En octobre dernier à Istanbul, le journaliste américain Michael Weiss, auteur du livre EI: au cœur de l'armée de la terreur, a interviewé une ancien espion de Daech pour le Daily Beast. Abu Khaled, un pseudonyme utilisé pour protéger la source, a récemment quitté le groupe djihadiste et a accepté de rencontrer le journaliste pour parler du fonctionnement de l'organisation, après des semaines de discussions via Skype et WhatsApp.
Les deux premiers volets de cette série de quatre articles sont déjà en ligne sur le site du magazine, et on y apprend notamment qu'Abu Khaled, un Syrien anglophone et francophone, avait tenté d'organiser un bataillon (une «katiba») de soixante-dix francophones.
Les bataillons homogènes dissous
Jusqu'à peu, les bataillons de Daech étaient regroupés par nationalité et par langue. Par exemple, pour la katiba Anwar al-Awlaki, du nom d'un imam radical américain tué par un drone au Yémen, tout était traduit en anglais. Mais ces bataillons ethniquement et linguistiquement homogènes sont en train d'être dissous, car les membres d'un groupe de 750 Libyens étaient devenus plus loyaux à leur émir libyen qu'au leadership de l'EI.
Abu Khaled explique aussi comment les candidats aux attentats suicide se font connaître dès le début de leur formation:
«Quand tu rejoins Daech, pendant les cours d'introduction, ils demandent: “qui veut être martyr?” Les gens qui lèvent la main vont ensuite dans un groupe séparé.»

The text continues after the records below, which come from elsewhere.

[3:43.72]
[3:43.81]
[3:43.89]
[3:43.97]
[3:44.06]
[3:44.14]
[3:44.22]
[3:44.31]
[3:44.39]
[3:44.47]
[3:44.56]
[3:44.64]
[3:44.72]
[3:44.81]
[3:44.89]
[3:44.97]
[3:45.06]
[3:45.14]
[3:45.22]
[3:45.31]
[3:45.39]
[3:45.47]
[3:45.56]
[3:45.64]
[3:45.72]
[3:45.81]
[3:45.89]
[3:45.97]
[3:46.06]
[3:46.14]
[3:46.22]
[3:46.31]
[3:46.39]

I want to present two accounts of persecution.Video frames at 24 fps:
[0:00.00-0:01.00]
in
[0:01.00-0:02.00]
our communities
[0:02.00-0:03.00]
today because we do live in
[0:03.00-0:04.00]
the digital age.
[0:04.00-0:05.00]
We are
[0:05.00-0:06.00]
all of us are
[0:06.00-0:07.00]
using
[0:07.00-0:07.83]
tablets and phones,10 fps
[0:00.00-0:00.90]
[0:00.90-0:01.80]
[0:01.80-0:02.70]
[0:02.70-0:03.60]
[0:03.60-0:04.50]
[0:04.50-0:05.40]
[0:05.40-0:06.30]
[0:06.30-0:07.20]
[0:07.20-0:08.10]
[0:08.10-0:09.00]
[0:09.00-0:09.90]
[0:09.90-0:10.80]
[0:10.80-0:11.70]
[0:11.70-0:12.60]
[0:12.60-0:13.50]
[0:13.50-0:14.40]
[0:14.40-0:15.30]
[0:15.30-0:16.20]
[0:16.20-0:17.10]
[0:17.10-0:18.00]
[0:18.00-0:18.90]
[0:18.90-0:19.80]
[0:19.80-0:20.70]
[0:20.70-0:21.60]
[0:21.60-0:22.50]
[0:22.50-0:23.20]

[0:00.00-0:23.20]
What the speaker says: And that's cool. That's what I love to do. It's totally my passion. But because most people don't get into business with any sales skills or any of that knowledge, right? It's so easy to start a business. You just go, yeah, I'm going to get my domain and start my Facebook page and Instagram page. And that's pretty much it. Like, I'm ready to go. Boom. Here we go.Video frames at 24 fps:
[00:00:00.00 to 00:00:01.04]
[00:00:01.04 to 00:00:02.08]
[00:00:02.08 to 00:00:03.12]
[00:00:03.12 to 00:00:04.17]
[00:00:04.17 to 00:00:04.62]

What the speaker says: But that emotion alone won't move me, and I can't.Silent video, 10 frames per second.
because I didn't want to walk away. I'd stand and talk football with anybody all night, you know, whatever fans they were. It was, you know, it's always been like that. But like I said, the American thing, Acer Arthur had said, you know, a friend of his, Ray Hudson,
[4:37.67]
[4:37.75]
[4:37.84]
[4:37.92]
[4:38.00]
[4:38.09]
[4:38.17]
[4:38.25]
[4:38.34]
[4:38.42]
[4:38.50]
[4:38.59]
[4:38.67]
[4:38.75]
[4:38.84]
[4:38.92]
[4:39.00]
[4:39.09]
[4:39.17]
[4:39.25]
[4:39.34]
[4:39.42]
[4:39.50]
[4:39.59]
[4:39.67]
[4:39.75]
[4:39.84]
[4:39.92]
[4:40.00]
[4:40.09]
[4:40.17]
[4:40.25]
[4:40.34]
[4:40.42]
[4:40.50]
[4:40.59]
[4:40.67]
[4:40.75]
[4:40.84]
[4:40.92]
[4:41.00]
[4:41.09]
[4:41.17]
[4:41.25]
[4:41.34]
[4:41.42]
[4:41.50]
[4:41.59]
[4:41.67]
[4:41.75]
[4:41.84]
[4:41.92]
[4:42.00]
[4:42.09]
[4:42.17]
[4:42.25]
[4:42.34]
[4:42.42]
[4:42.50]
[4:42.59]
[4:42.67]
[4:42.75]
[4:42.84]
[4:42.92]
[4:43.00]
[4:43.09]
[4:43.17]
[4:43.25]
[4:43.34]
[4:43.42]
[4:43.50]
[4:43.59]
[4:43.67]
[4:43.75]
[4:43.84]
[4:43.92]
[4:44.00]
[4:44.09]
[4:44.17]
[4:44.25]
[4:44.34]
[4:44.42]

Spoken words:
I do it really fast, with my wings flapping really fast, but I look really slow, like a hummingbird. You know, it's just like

Pendant la période de recrutement la plus intense, vers septembre 2014, Abu Khaled dit que chaque jour, environ 3.000 combattants étrangers rejoignaient l'EI. Le chiffre est depuis tombé à 50 ou 60.
Créer des cellules dormantes partout dans le monde
Cette baisse est en partie liée à la bataille de Kobané contre les forces kurdes en fin 2014, dans laquelle environ 4.000 djihadistes, la plupart étrangers, sont morts. Ces événements avaient notamment mené à une réorientation de la stratégie de Daech.
«La chose la plus importante pour eux, c'est de créer des cellules dormantes partout dans le monde. [Le leadership de l'EI] demande aux gens de rester dans leurs pays et de se battre là-bas, de tuer des gens, de faire sauter des immeubles, tout ce qu'ils peuvent faire. Ils leur disent qu'ils ne sont pas obligés de venir.»
Abu Khaled évoque également l'organisation des services de sécurité de Daech, qui sont en grande partie dirigés par des Irakiens issus des services secrets et de l'armée de Saddam Hussein. Il y a Amn al-Dakhili, le ministère de l'intérieur, Amn al-Askari, les renseignements militaires, Amn al-Kharji, les renseignements étrangers, et Amn el-Dawla, sorte de FBI de l'État islamique, dont Abu Khaled était membre.